Croke Park talks update – 28th January 2013

28th January 2013

The talks on a possible successor to the Croke Park agreement have entered their third week. Last week we reported that management has given some details of pay costs in each of the main sectors of the public service, and had indicated what savings they are seeking in each sector.

There were a number of sectoral meetings last week, in which unions sought more detail on pay costs and estimates of how much could be saved if various management proposals were implemented. There will be more meetings this week to explore issues at both sectoral and cross-sectoral level.

It is also expected that there will be talks on cross-sectoral issues raised by the unions, including outsourcing and the operation of redeployment.

At the outset, IMPACT said that a deal would not be possible on the basis of the entire package of proposals tabled by public service management at the opening of talks.
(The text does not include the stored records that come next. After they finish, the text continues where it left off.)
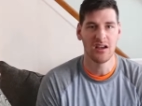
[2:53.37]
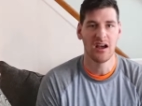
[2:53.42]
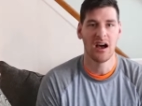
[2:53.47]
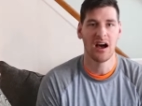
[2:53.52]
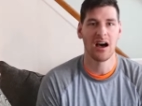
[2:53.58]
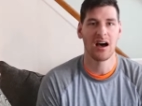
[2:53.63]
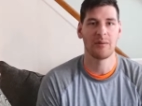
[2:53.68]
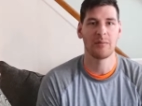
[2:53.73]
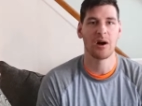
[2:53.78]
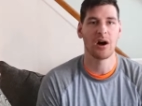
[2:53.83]

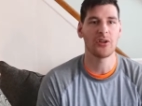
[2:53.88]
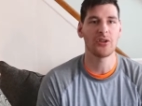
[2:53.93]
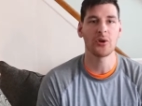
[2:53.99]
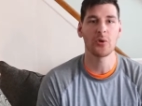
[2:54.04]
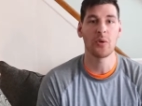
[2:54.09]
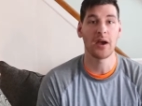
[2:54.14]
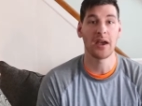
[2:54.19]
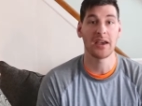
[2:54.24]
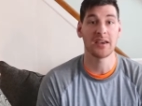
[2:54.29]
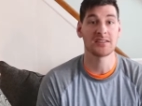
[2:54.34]
Uh, other
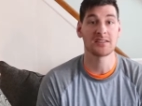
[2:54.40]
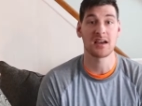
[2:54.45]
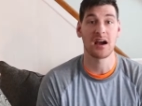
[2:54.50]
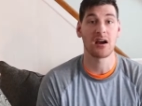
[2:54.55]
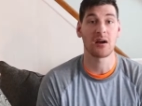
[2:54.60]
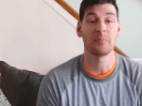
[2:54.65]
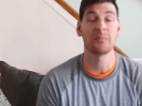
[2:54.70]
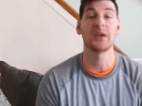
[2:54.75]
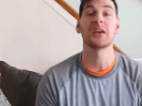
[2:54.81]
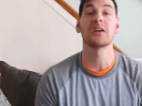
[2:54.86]
ways
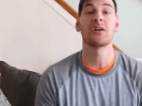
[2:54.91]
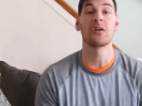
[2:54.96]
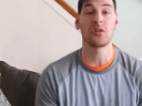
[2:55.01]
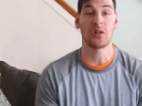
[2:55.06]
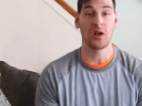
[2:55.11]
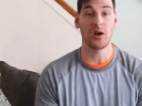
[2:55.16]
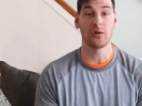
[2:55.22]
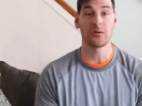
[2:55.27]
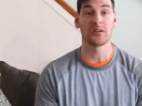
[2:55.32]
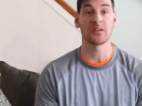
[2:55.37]
are being
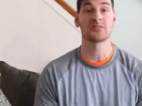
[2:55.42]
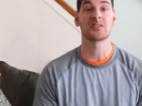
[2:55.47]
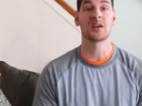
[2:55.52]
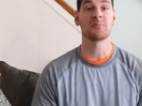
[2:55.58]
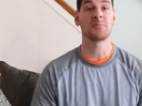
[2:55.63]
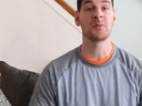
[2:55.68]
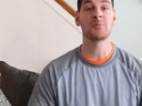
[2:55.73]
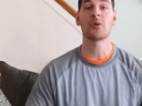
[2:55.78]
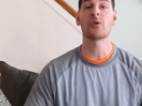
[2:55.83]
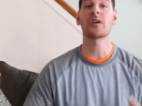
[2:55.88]
alone. Some
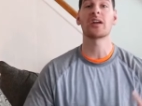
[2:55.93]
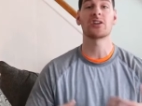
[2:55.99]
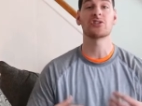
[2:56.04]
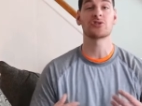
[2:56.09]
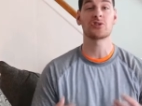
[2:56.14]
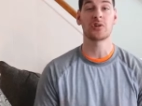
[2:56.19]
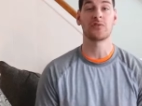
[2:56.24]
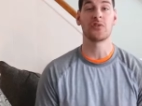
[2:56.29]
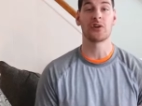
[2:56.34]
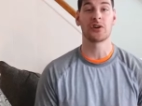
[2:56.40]
people are
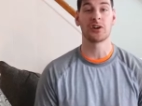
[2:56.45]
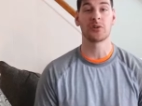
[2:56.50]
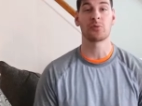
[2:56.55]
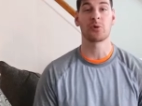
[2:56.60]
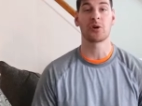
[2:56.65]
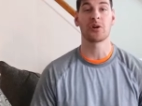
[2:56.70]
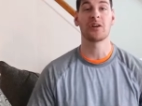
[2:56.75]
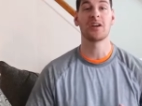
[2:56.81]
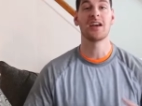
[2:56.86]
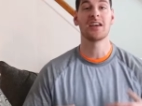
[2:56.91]
introverted
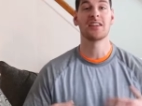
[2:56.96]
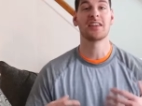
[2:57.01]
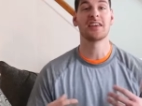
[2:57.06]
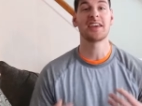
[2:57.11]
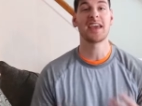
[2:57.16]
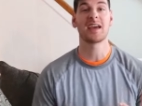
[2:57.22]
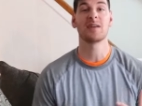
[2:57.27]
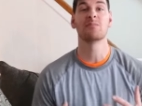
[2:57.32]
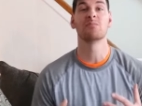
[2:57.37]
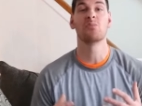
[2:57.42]
where they
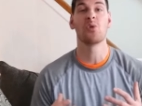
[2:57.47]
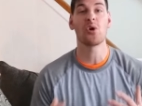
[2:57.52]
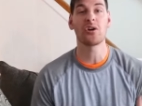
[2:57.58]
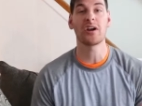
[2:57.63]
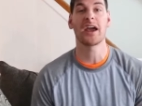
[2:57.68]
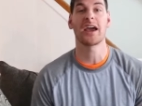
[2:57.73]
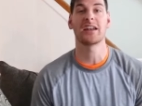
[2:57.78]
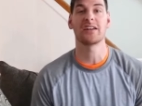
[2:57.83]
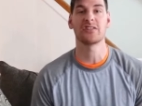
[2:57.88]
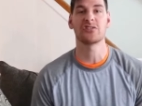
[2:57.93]
get more
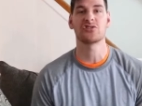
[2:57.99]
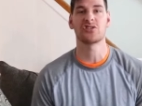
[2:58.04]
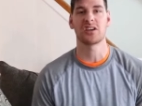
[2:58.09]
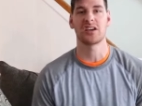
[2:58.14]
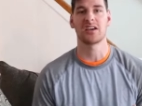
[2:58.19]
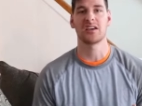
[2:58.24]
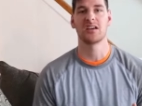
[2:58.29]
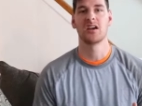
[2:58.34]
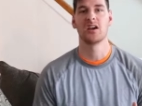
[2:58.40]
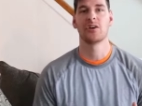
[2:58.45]

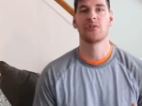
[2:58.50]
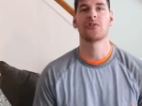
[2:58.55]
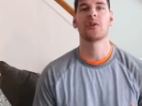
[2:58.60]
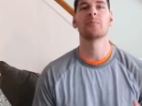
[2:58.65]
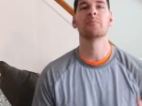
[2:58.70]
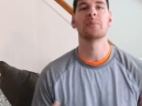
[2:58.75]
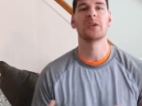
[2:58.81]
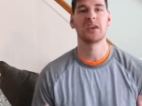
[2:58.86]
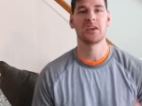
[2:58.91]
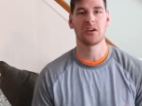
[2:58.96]
energy
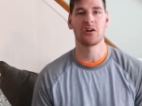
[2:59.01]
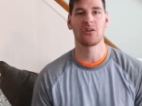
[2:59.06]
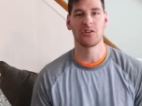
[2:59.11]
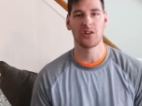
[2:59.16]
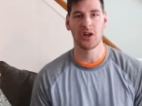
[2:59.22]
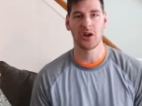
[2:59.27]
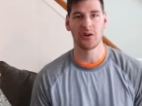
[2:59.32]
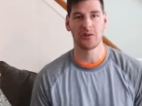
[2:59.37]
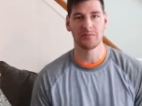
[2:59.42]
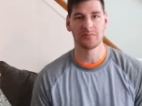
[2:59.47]
from being
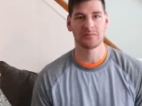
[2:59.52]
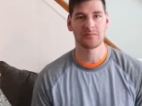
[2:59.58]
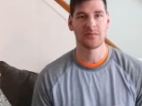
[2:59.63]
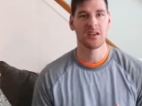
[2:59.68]
alone.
However, the union said it might be possible to negotiate an acceptable and equitable package if management’s opening ‘wish list’ were seen as an option of measures to explore.
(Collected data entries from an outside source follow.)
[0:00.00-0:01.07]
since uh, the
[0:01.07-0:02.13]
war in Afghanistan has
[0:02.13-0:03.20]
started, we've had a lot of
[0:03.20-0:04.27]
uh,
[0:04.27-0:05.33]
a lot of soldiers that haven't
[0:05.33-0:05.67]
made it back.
Although nothing has been agreed yet – and much of the detail of management proposals is yet to be clarified – the key areas where they are seeking large savings include: A substantial reduction in the cost of overtime and other premium payments; teachers’ payments for substitution and supervision; a significant contribution from the ‘higher paid’ – although ‘higher paid’ has not been defined; and changes to working hours.

Unions believe that a significant part of the €1 billion that management seeks to cut from payroll costs will also come from savings for bringing forward headcount reduction. The Government’s recently-announced ‘targeted voluntary redundancy scheme’ will bring forward expected savings by a year (from end 2015 to end 2014) and we believe some of the savings from this must be credited to any new agreement.

Management says it wants to conclude the talks by mid-February, which is ambitious. A lot more work has to be done on the detail of all the issues. This includes the difficult task of negotiating to minimise the impact on members and maintaining maximum protections over working conditions. It also means a lot of technical work to see how proposals would work in practice and to ensure that there are no unintended consequences or anomalies arising from any measure.

If it proves possible to hammer out a package, it will be put to ballot of all the affected IMPACT members. The same will happen in the other unions. IMPACT general secretary Shay Cody, who is leading unions in the talks, has told management that any outcome would have to meet three criteria:

  • Management would have to demonstrate that any proposal would make genuine and necessary savings
  • Any package would have to be fair, which means the burden could not fall disproportionately on any group of staff, particularly those on low and middle incomes
  • The outcome would have to pass the tests of ballots of union members.

Ministers and management have said that, while they want to reach an agreement, they will seek to impose €1 billion in payroll savings in the absence of a deal. In a recent TV interview, the Taoiseach said the Government would legislate to secure “at least” €1 billion, and elements in the majority Government party would inevitably seek to extent the attack on our terms and conditions in the absence of a deal.